Le juge d'instruction en première instance s'est contenté d'indiquer qu'il n'a pas été possible d'interroger la victime, parce qu'elle était à l'hôpital.
Parmi les autres erreurs de procédure, Me Nasri a indiqué que les instructions du ministère public étaient d'enquêter sans plus et qu'il n'y avait dans le dossier aucune demande qui montrent que des instructions ont été données pour maintenir en garde à vue l'accusée, ce qui, selon son avis, rend nulles les actions de l'enquêteur.
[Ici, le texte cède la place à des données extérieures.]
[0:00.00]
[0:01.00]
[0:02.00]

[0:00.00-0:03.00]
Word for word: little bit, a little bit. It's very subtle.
Elle a également relevé, dans le même sens, que l'interrogatoire de l'accusée a eu lieu sans la présence de son avocat et l'émission d'un mandat de dépôt à son encontre.
L'avocate a, d'autre part, souligné l'irrecevabilité des déclarations des témoins, pour différentes raisons dont, en particulier, leur liens de parenté avec la victime, l'existence de rivalités avec l'agent municipal, les intérêts de l'un des témoins outre leur absence des lieux des faits et l'existence de contradictions dans leurs témoignages. Elle a, aussi, annoncé l'existence de deux témoins qui confirment l'innocence de l'accusée, dans les faits qui lui étaient reprochés.
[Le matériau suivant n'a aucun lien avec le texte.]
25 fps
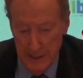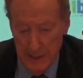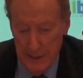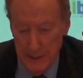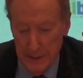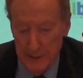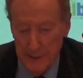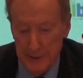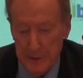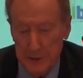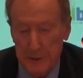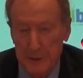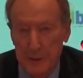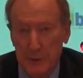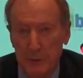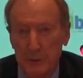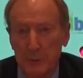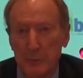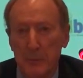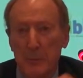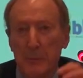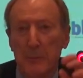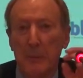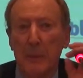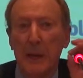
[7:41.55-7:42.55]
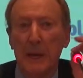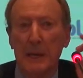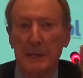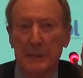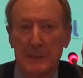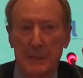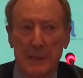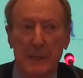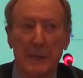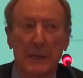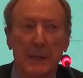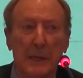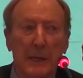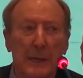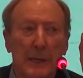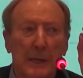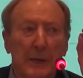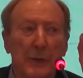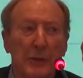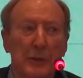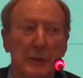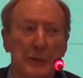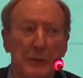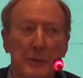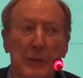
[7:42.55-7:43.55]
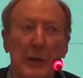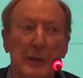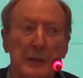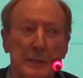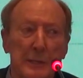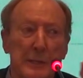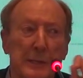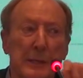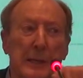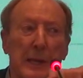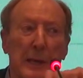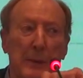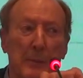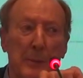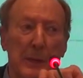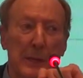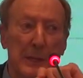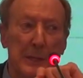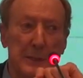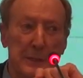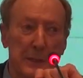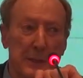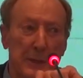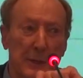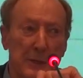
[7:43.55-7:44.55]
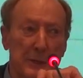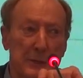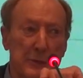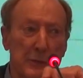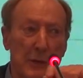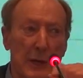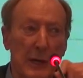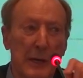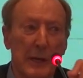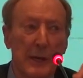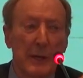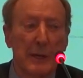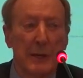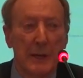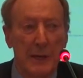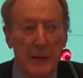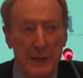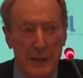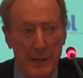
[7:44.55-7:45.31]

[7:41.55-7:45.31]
The two major construction companies in Australia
Par ailleurs, la défense, composée de sept avocats, a mis l'accent sur l'innocence de l'accusée et la nullité des procédures qui ont entouré son interrogatoire. Elle a demandé la libération de l'agent municipal et de démontrer l'indépendance et l'impartialité de la justice.
Dans une déclaration à l'agence TAP, à l'issue de l'audience, l'un des avocats de la défense Me Khaled Ouainya a indiqué que Fédia Hamdi était le bouc émissaire auquel les autorités régionales et centrales de l'ancien régime endossaient leur échec.
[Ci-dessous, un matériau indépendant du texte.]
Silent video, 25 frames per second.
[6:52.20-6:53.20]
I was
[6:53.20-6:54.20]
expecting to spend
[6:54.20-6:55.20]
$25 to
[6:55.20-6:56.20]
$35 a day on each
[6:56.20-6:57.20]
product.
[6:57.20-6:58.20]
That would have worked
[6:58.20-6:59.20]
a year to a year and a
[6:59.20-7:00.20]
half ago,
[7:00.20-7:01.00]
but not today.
Il a affirmé que l'ouverture de ce dossier n'aurait pas eu lieu sans la pression médiatique exercée par les proches de Fédia pour briser les zones d'ombre qui entouraient cette affaire.
Une ambiance particulière avait régné au siège du tribunal de première instance de Sidi Bouzid, depuis mardi matin, à l'occasion du procès. Des mesures de sécurité renforcées ont été prises autour de l'enceinte du tribunal où ont afflué des centaines de citoyens venus suivre le procès et attendre le verdict.
Un grand nombre de personnes dont des journalistes parmi l'assistance n'a pas pu accéder à la salle du tribunal, sachant que les représentants des médias écrits et audiovisuels ont afflué en grands nombres vers la ville de Sidi Bouzid.
L'annonce du verdict innocentant l'agent municipal a été accueillie avec une grande satisfaction et une joie immense de la part des personnes venues en grand nombre et qui ont suivi le procès à l'intérieur et en dehors de la salle du tribunal. Ils ont salué, comme l'a constaté le correspondant de l'agence TAP à Sidi Bouzid, le courage des juges qui ont donné la preuve de l'Indépendance de la justice et la rupture avec l'ancien régime.